● Protocol vulnerabilities, hijacking and algorithmic bias: AI automation faces a host of new threats.
● Zero Trust Architecture, real-time supervision and fundamental model alignment will be essential to ensure the security of AI agents.
The drive to upgrade the security of language models and AI agents is now a strategic priority. Why is that?
We’re entering an era of systems with multiple autonomous AI agents that connect and interact with each other and with digital tools and infrastructure. These systems don’t just generate text and computer code: they take action in real-world ecosystems, where they are being granted increasingly elevated levels of access. And as such, they will attract attention from hackers who are seeking new cost-effective entry points.
AI agents that have access to sensitive data and authorization to automate critical processes like payments and logistics will be prime targets. The risks are not simply theoretical: researchers have reported vulnerabilities in the MCP (Model Context Protocol) that enables AI agents to interact with each other, which may soon be exploited.

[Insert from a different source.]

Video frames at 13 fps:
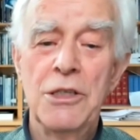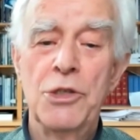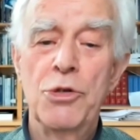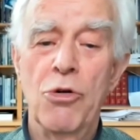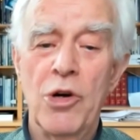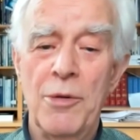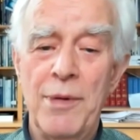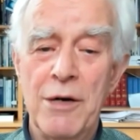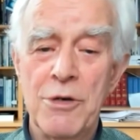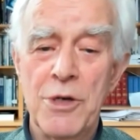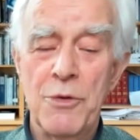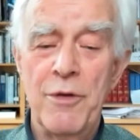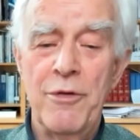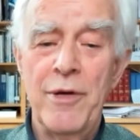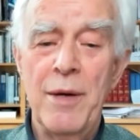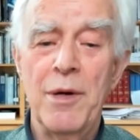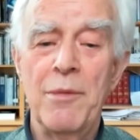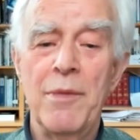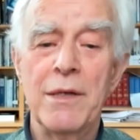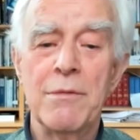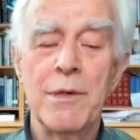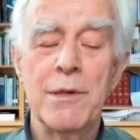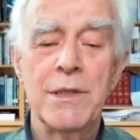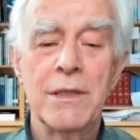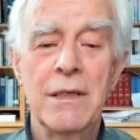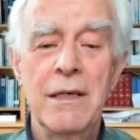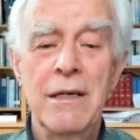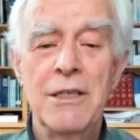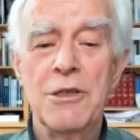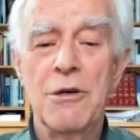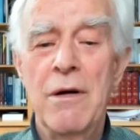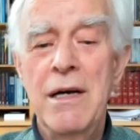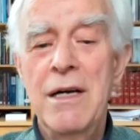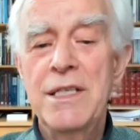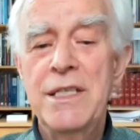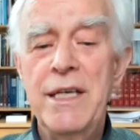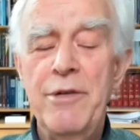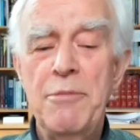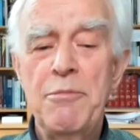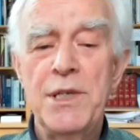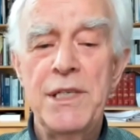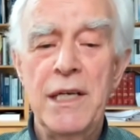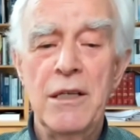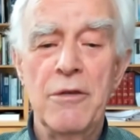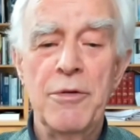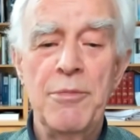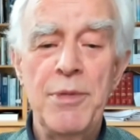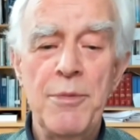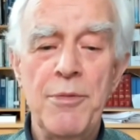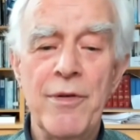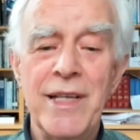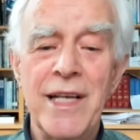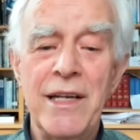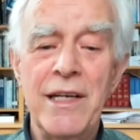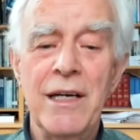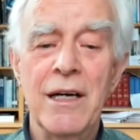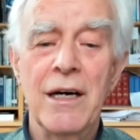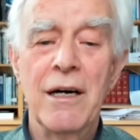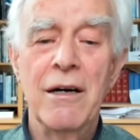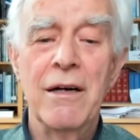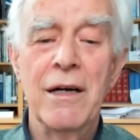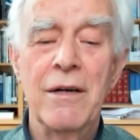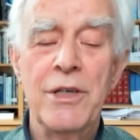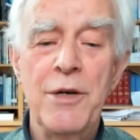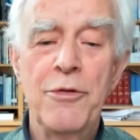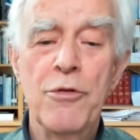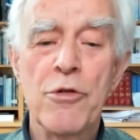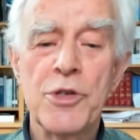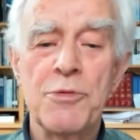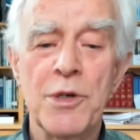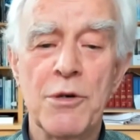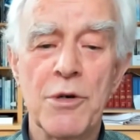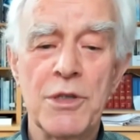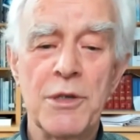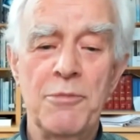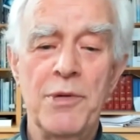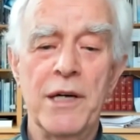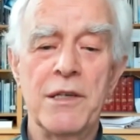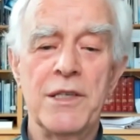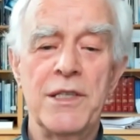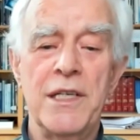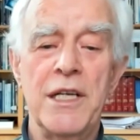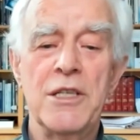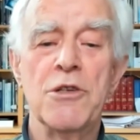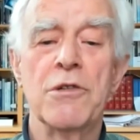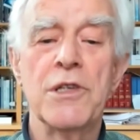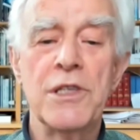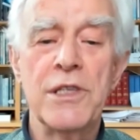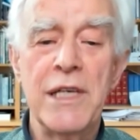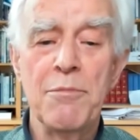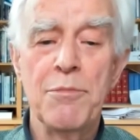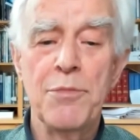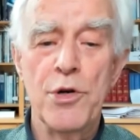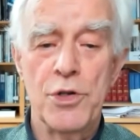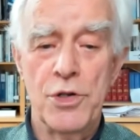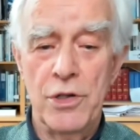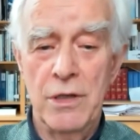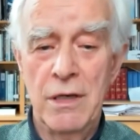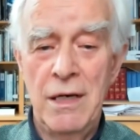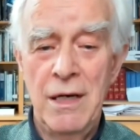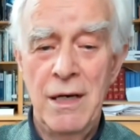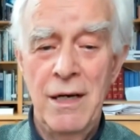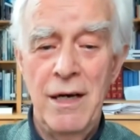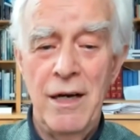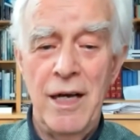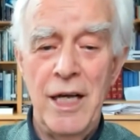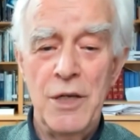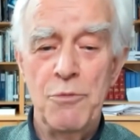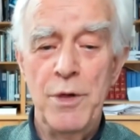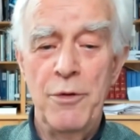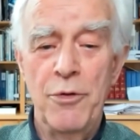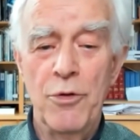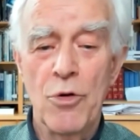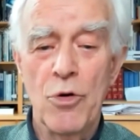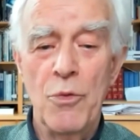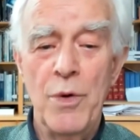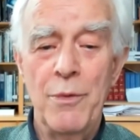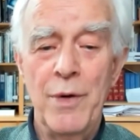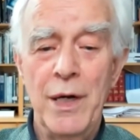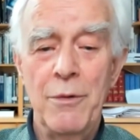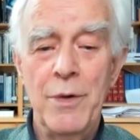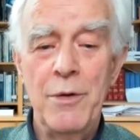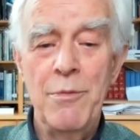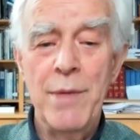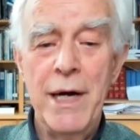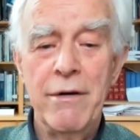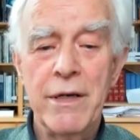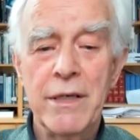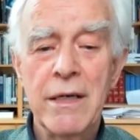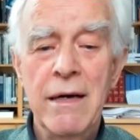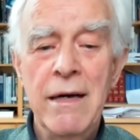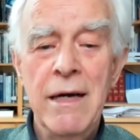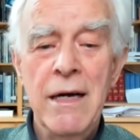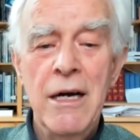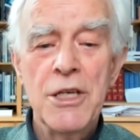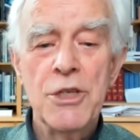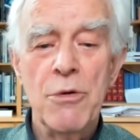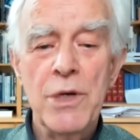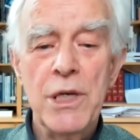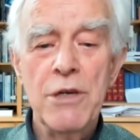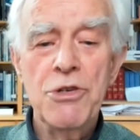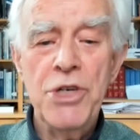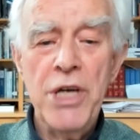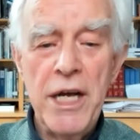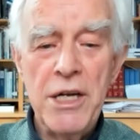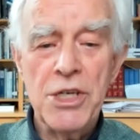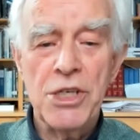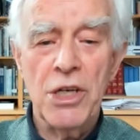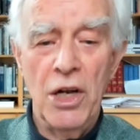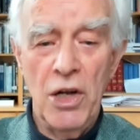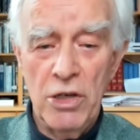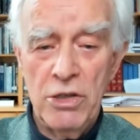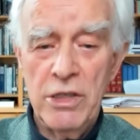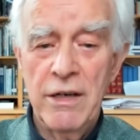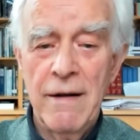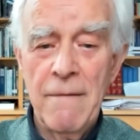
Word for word: talk about it with family members. So 70% of people with NE are divorced because the partner said it's not the same person as before when they were married. So you change a lot.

It is crucial for AI agents to be able to authenticate each other, notably to avoid interaction with compromised agents and to confirm the legitimacy of requests.
Can you tell us about new types of vulnerabilities?
Several new categories have been observed, notably protocol vulnerabilities that target standardized protocols that enable agents to communicate with the aim of inducing them to execute unauthorized actions. Then there is hijacking in which an agent that has been designed to perform a legitimate function, such as managing orders, can be manipulated to obey a malicious instruction. It is also crucial to ensure the provision of effective authentication mechanisms so that AI agents can be reliably identified.
Finally, there are serious issues with regard to misalignment: agents that fail to comply with corporate values or security policies because guardrails integrated by an agent’s vendor do not comply with company needs. Imagine a banking AI agent with a flaw or bias that leads it to validate fraudulent transactions because it perceives them to be “normal” within a given context.
How should companies protect their systems from these risks?
They should start by limiting AI agents’ autonomy to ensure that they are not given total control over a value chain without human validation, especially for high-impact actions. They should also apply standard cybersecurity principles: the segregation of access and the segregation of data, regular updates, real-time supervision etc. Zero Trust Architecture is another key provision. Access should always be subject to verification, even access requests from within networks. Finally, we should reconsider approaches to model alignment, which ensures that guardrails are adapted to company values and policies. Ideally, these should be imposed as overriding defaults by model suppliers. For example, AI agents destined for deployment in healthcare must always refuse to share patient data, even when their initial training does not explicitly prohibit it.
Can you cite some specific examples of risks for companies and citizens?
For example, a compromised AI logistics agent could redirect deliveries to fraudulent addresses. If they aren’t adequately protected, protocols that automate payments in the financial sector could be exploited to perform unauthorised transactions. And there are also risks posed by leaks of financial data that are not just limited to credit card numbers, but could include complete user profiles – habits, preferences and histories – that may be resold on the dark web.
What about the risks faced by developers who use AI assistants like GitHub Copilot?
The risk with vibe coding is that it may lead to an unquestioning trust in AI generated code that has not been properly checked. Current models such as Gemini and Claude have the capability to create complex code, but it may also include hidden vulnerabilities. The security software developer ESET recently reported on the discovery of a ransomware that relies on an LLM to generate unique on the fly code that cannot be detected by traditional antivirus tools. Last but not least the fact that AI is trained using existing code raises the question of bias, because these models may replicate or even amplify flaws that are present in their training data. It follows that developers must systematically audit code generated by AIs, just as they would when copying code snippets obtained from the Internet.